Training model in eval() mode gives better result ?!

tset0401 · December 1, 2018, 5:15am

Hi every one, recently I encountered a strange issue and i don’t really understand it.
I have a CNN model with Dropout layers (with p=0.5). I intented to train and evaluate model at every epochs.
Case 1: I didn’t set model.train() for train phase, set model.eval() for evaluation phase -> model is in train mode for only the first epoch, and in eval mode for the rest (it’s just a mistake)
Case 2: set model.train() for train phase, model.eval() for test phase (this is what we tend to do)

But when I check, in case 1, the loss on train set reduces more quickly and far smaller than in case 2 (0.006 vs 0.028). Case 1 also gives better macro-F1 score (about 17%). So can I say “training model in eval mode gives better result” ?!
Can someone explain it?

rasbt · December 1, 2018, 8:27am

Training model in eval() mode gives better result ?!

Well, that just means that your model trains better without dropout. What you can try to do is to increase the layer size or number of layers, or decrease the dropout proba, to see if that helps.

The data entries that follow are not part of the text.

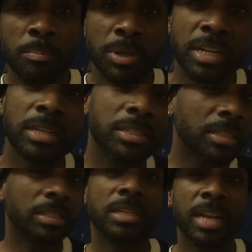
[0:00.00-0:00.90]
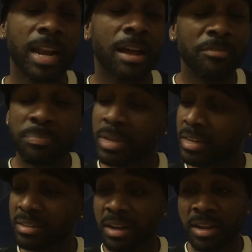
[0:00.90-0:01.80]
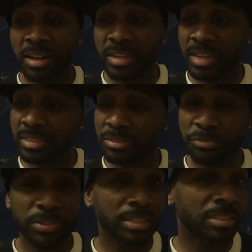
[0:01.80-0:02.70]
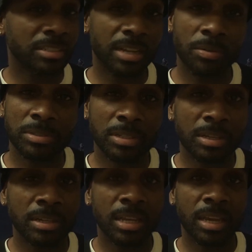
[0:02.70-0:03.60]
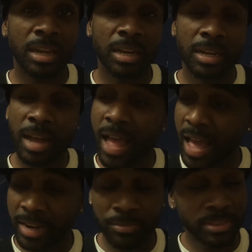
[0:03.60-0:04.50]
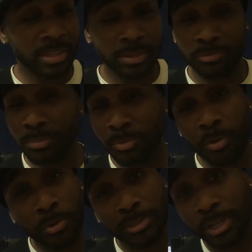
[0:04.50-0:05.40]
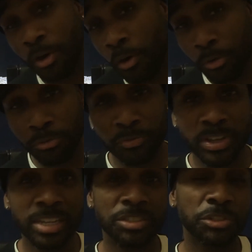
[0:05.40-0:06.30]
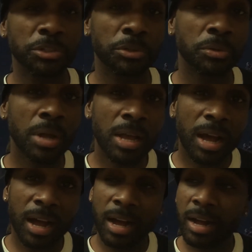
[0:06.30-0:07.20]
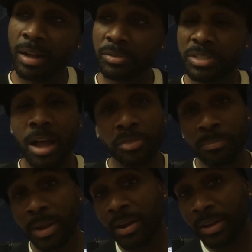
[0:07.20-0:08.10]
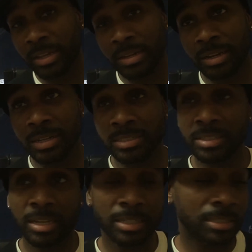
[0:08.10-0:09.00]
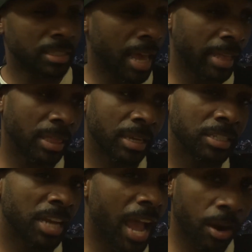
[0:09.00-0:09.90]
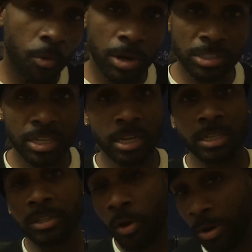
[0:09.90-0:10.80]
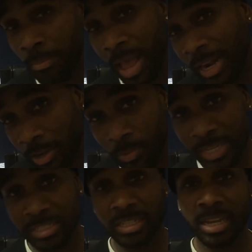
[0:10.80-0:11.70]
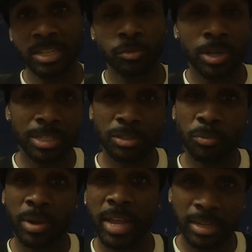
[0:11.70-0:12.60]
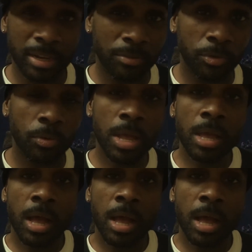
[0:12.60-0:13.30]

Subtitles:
But in addition to that, I've been into fish since I was a young kid, and I had everything from, of course, goldfish to South American cichlids like the jaguar cichlid or managuisi, as well as the red devil.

SimonW · December 1, 2018, 9:10am

Looking at training set loss doesn’t mean anything really, and this may even be expected since dropout is often considered as a way to prevent overfitting…

tset0401 · December 1, 2018, 1:07pm

thank you for your reply, I didn’t think carefully when I was asking this, but when you say “try to increase the layer size or number of layers, or decrease the dropout proba”, you mean that I should keep dropout in my model for better result, instead of removing it (in case 1, gives better performance)?

vmirly1 · December 1, 2018, 4:31pm

model.eval() sets the Dropout (and Normalization layers, if any) in evaluation mode. The default mode is for training. In the trining mode, the elements of input tensors are zeroed with probability p, but in the evaluation mode all elements are used as is. So, when you put the model in the eval() model, then the Dropout layer becomes ineffective in training, so it’s just like removing it entirely or setting p=0.

Removing Dropout layer is expected to lower the training loss, since the elements of input tensors are not randomly zeroed. However, removing Dropout may result in poor performance on the unseen test set, since now the model is more prone to overfitting.

Therefore, you should consider treating the Dropout parameter as a hyperparameter, and you can tune it by studying the performance of a validation set.

rasbt · December 1, 2018, 5:42pm

Kind of both :). What I mean is in your particular architecture, Dropout may not work well, which is why you get a better test performance if you training a model without dropout (i.e., model.eval() disables dropout during training).

Usually, (as per Hinton; dropout came from his group), for dropout you want to make your neural network slightly overcomplex (the capacity is larger than needed for a given problem). So, I was suggesting to add parameters to your network and then try to see if that, together with dropout, gives you even better results than training the network you have without dropout. Also, maybe your dropout is too strong for the given architecture, and like @vmirly1 suggested, I would also try smaller dropouts probas.

tset0401 · December 2, 2018, 12:33am

it’s quite clear, thanks again :))

tset0401 · December 2, 2018, 12:37am

btw, I also use BatchNorm in my model, does eval mode disable it too? As I know it just disable tracking running mean and variance, BN still adjust inputs with current minibatch’s mean and variance

vmirly1 · December 2, 2018, 12:50am

For BatchNormalization, there are certain parameters (means and variance) that are learned during training. These parameters are sued to scale/shift the hidden layers to have zero mean and unit variance, to eliminating the internal covariance shift.

Now, by changing the mode to .eval() you basically disable the learning process of those parameters during training of you network. As a result, at the testing phase, your network has poor estimates of these means and variances and therefore, will scale/shift poorly.

So, in summary, if you don’t need the Dropout and BatchNorm just remove them from you model. Changing the mode to .eval() may result in unexpected behaviour.